Betsy had only met Helena Christakis once when the older woman had evidently surprised Nik by choosing to attend their wedding. Helena had arrived with her latest boyfriend in tow and had avoided all but the most fleeting contact with her son and his bride. Even so, Helena’s presence must’ve proved more of a punishment than a pleasure for her son because she had worn a dress more suited to a teenager, had got distinctly drunk and at one stage had chosen to recline on her toy boy’s lap and behave like a sex kitten. Nik had seemed impervious to his mother’s behaviour and had made no comment. At the time Betsy had naively assumed that he was hiding his embarrassment but she had since learned to appreciate that virtually nothing embarrassed Nik.
‘It was a challenge for Cristo as well,’ the other woman reasoned. ‘He wasn’t into kids either but I don’t think he was ever as set against the idea of them as Nik has always seemed to be. When do you plan to tell him about the baby?’
‘I’ve already told him... This morning, in fact.
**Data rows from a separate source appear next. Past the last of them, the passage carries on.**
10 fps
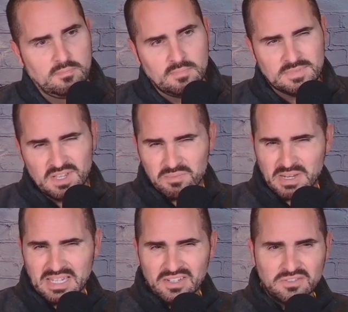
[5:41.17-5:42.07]
Is that a big
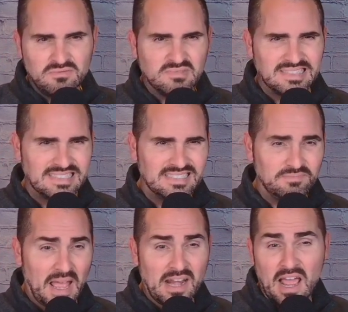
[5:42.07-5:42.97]
deal?
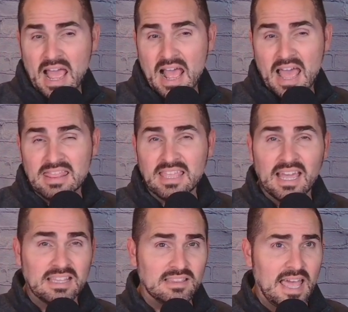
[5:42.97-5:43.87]
I think
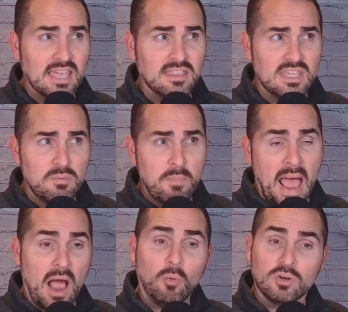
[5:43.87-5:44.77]
I like the
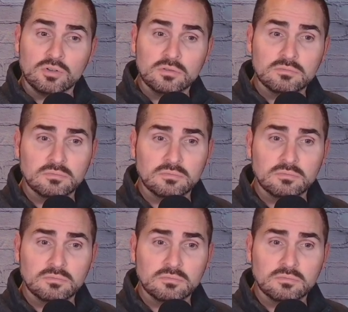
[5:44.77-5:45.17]
power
That’s why I came up to London.’ Betsy compressed her lips because she had no intention of sharing any further information, but then she could scarcely have hoped to conceal a pregnancy from close friends and family. And more than anything else that was what Cristo and Belle had become to Betsy—family, the family she’d never really had. They had both made time in their busy lives for her during the gloomy, heartbreaking months of her marriage breakdown, always ready to listen and support and offer soothing words.
‘And?’
‘Well, at least Nik didn’t suggest that the baby might be some other man’s—’
‘Why would he when you’ve been living like you’ve taken a vow of celibacy?’ Belle demanded with a wry roll of her eyes. ‘A child is going to make everything so much more difficult and complicated for you.’
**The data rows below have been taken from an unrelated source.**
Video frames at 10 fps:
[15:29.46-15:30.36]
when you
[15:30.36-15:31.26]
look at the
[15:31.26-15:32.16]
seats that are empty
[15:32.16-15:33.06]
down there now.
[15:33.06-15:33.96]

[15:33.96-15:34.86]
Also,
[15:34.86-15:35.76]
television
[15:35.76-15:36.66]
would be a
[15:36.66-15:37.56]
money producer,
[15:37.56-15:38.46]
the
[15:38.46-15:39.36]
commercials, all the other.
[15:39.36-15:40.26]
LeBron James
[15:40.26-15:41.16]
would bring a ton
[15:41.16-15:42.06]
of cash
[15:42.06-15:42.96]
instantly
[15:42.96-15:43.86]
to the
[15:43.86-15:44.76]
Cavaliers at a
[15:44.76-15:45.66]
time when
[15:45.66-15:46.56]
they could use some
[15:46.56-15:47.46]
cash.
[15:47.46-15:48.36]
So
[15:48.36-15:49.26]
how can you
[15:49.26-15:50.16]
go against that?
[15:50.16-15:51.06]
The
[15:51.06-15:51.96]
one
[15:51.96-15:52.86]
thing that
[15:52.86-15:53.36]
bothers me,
‘I don’t see why,’ Betsy replied in a fiercely upbeat tone as she tilted her chin. ‘I have a business, a home and a devoted dog. The baby will slot right in there perfectly and life will go on.’
Soon after that, Betsy got up to leave because the emotional turbulence of her day had exhausted her and she was looking forward to getting home and relaxing in front of the fire with Gizmo as a foot warmer. Belle pulled open the drawing room door for her. ‘Oh, before I forget, you’re booked to come to my birthday party a week on Friday. I’ve even arranged a lift for you—’
‘A...lift?’ Betsy repeated in surprise.
‘Chris Morrison. He lives by you and he said he’d be happy to bring you with him, so you won’t even have to stay the night here because he’ll take you home again as well,’ Belle revealed with satisfaction. ‘I passed on your number so that he can contact you to arrange a time.’
‘Who is he?’ Betsy prompted with a frown, recognising how Belle had cleverly boxed her in and made it impossible for her to refuse to attend. Her momentary spark of resentment at being managed, however, evaporated when she pictured herself sitting home alone every night moping. Nik wasn’t moping; no, her soon-to-be ex was regularly linked to society beauties, whom he escorted to clubs, art galleries and opera performances. Indeed, Nik, who had rarely taken Betsy out anywhere after marrying her, had turned into a maddeningly visible male, whose social success was mapped by a trail of revealing photos in gossip columns and both glossy and worthy magazines.
Across the hall in the very act of emerging from Cristo’s study where a couple of brandies had chased the increasing chill from his stomach, Nik had frozen into immobility at the unexpected sound of Betsy’s voice. A glance at his brother revealed that even tolerant, laid-back Cristo had tensed at the obvious fact that the feisty Belle was already making dates for Nik’s still legally wed wife. And with a womaniser like Chris Morrison, of all people! Only Betsy would have to ask who the man was! Only one of the richest bankers in the City! Diavelos! Nik’s eyes flashed pure emerald brilliance as he fought down a tide of pure toxic rage because no matter how he felt he couldn’t strangle his brother’s provocative wife.